Content starts
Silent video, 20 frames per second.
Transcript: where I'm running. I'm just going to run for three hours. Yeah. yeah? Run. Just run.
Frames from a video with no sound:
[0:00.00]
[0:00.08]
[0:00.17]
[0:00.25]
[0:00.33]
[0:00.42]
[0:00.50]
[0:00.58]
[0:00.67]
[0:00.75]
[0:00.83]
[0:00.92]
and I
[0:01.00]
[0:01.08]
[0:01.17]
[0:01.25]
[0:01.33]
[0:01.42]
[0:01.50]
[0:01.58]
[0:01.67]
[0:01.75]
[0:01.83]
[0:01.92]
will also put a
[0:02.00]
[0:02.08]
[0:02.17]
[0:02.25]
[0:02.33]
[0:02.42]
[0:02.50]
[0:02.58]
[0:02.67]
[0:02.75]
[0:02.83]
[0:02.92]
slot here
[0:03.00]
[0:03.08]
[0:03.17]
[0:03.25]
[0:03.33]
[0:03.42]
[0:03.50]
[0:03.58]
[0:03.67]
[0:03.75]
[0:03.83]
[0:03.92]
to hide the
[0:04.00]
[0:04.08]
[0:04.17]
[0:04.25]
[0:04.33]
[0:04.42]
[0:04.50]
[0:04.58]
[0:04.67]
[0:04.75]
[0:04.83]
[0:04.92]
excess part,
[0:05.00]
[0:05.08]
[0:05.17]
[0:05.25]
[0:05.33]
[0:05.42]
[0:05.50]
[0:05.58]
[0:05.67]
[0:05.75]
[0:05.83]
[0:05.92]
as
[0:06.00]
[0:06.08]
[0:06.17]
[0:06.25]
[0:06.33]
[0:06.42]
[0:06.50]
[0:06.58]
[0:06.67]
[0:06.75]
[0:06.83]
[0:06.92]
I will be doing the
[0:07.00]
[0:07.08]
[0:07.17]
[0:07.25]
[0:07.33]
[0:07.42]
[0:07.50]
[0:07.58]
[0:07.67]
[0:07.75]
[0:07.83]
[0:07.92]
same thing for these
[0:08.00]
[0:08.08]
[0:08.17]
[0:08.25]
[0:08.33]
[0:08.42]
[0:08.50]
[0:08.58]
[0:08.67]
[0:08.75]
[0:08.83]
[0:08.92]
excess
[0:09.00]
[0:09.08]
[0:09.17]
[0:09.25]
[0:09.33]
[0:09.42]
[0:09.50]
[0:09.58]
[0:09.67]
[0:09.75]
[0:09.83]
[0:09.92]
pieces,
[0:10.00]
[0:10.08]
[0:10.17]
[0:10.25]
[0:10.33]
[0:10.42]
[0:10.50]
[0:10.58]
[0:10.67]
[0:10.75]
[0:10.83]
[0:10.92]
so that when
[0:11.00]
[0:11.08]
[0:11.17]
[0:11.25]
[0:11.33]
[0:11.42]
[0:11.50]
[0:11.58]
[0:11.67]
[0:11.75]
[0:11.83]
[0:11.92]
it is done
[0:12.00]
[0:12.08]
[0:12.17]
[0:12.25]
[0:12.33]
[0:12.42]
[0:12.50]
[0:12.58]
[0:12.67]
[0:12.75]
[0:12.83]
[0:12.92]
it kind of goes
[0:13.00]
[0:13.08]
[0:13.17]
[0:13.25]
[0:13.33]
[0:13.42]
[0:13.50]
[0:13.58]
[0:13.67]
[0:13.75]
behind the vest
Content ends
[Work required]
Transcribe the data above in full, exactly as it appears.

[Task answer]
Silent video, 20 frames per second.
Transcript: where I'm running. I'm just going to run for three hours. Yeah. yeah? Run. Just run.
Frames from a video with no sound:
[0:00.00]
[0:00.08]
[0:00.17]
[0:00.25]
[0:00.33]
[0:00.42]
[0:00.50]
[0:00.58]
[0:00.67]
[0:00.75]
[0:00.83]
[0:00.92]
and I
[0:01.00]
[0:01.08]
[0:01.17]
[0:01.25]
[0:01.33]
[0:01.42]
[0:01.50]
[0:01.58]
[0:01.67]
[0:01.75]
[0:01.83]
[0:01.92]
will also put a
[0:02.00]
[0:02.08]
[0:02.17]
[0:02.25]
[0:02.33]
[0:02.42]
[0:02.50]
[0:02.58]
[0:02.67]
[0:02.75]
[0:02.83]
[0:02.92]
slot here
[0:03.00]
[0:03.08]
[0:03.17]
[0:03.25]
[0:03.33]
[0:03.42]
[0:03.50]
[0:03.58]
[0:03.67]
[0:03.75]
[0:03.83]
[0:03.92]
to hide the
[0:04.00]
[0:04.08]
[0:04.17]
[0:04.25]
[0:04.33]
[0:04.42]
[0:04.50]
[0:04.58]
[0:04.67]
[0:04.75]
[0:04.83]
[0:04.92]
excess part,
[0:05.00]
[0:05.08]
[0:05.17]
[0:05.25]
[0:05.33]
[0:05.42]
[0:05.50]
[0:05.58]
[0:05.67]
[0:05.75]
[0:05.83]
[0:05.92]
as
[0:06.00]
[0:06.08]
[0:06.17]
[0:06.25]
[0:06.33]
[0:06.42]
[0:06.50]
[0:06.58]
[0:06.67]
[0:06.75]
[0:06.83]
[0:06.92]
I will be doing the
[0:07.00]
[0:07.08]
[0:07.17]
[0:07.25]
[0:07.33]
[0:07.42]
[0:07.50]
[0:07.58]
[0:07.67]
[0:07.75]
[0:07.83]
[0:07.92]
same thing for these
[0:08.00]
[0:08.08]
[0:08.17]
[0:08.25]
[0:08.33]
[0:08.42]
[0:08.50]
[0:08.58]
[0:08.67]
[0:08.75]
[0:08.83]
[0:08.92]
excess
[0:09.00]
[0:09.08]
[0:09.17]
[0:09.25]
[0:09.33]
[0:09.42]
[0:09.50]
[0:09.58]
[0:09.67]
[0:09.75]
[0:09.83]
[0:09.92]
pieces,
[0:10.00]
[0:10.08]
[0:10.17]
[0:10.25]
[0:10.33]
[0:10.42]
[0:10.50]
[0:10.58]
[0:10.67]
[0:10.75]
[0:10.83]
[0:10.92]
so that when
[0:11.00]
[0:11.08]
[0:11.17]
[0:11.25]
[0:11.33]
[0:11.42]
[0:11.50]
[0:11.58]
[0:11.67]
[0:11.75]
[0:11.83]
[0:11.92]
it is done
[0:12.00]
[0:12.08]
[0:12.17]
[0:12.25]
[0:12.33]
[0:12.42]
[0:12.50]
[0:12.58]
[0:12.67]
[0:12.75]
[0:12.83]
[0:12.92]
it kind of goes
[0:13.00]
[0:13.08]
[0:13.17]
[0:13.25]
[0:13.33]
[0:13.42]
[0:13.50]
[0:13.58]
[0:13.67]
[0:13.75]
behind the vest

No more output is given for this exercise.